Records drawn from a dataset:
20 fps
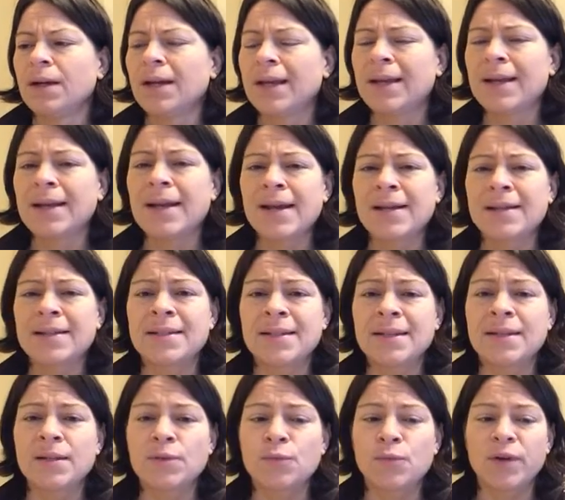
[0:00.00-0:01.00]
connect
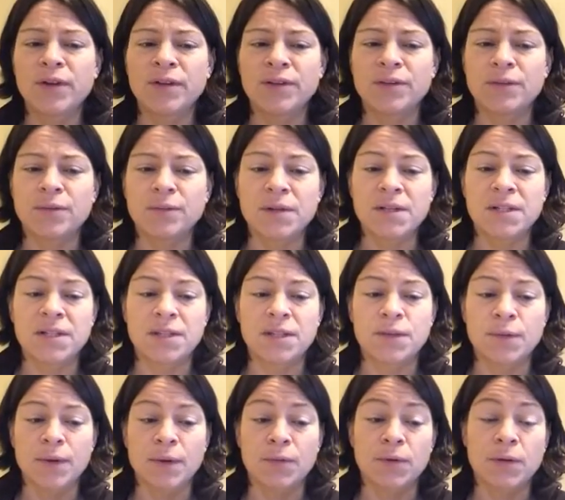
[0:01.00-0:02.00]
in with the
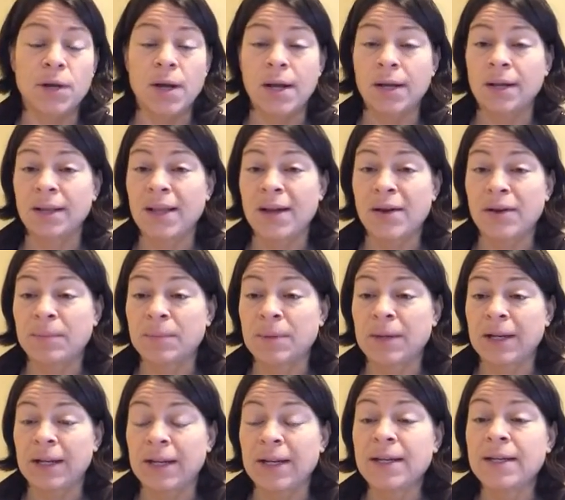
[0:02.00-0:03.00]
reasons why we're not allowing
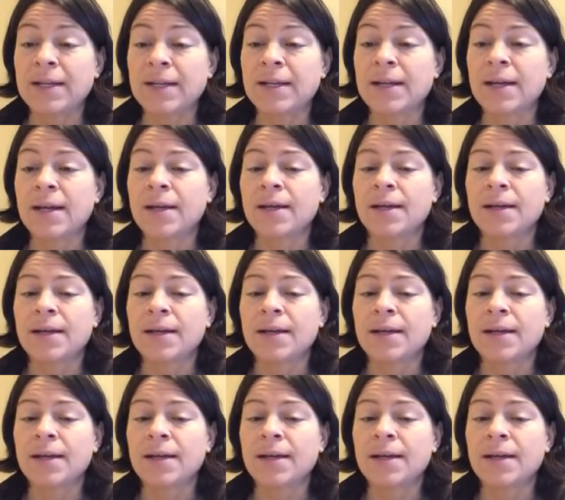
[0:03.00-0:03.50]
money in.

## [What is needed]
The data needs to be reproduced exactly, please, apart from its pictures.

## [Response to this exercise]
20 fps
[0:00.00-0:01.00]
connect
[0:01.00-0:02.00]
in with the
[0:02.00-0:03.00]
reasons why we're not allowing
[0:03.00-0:03.50]
money in.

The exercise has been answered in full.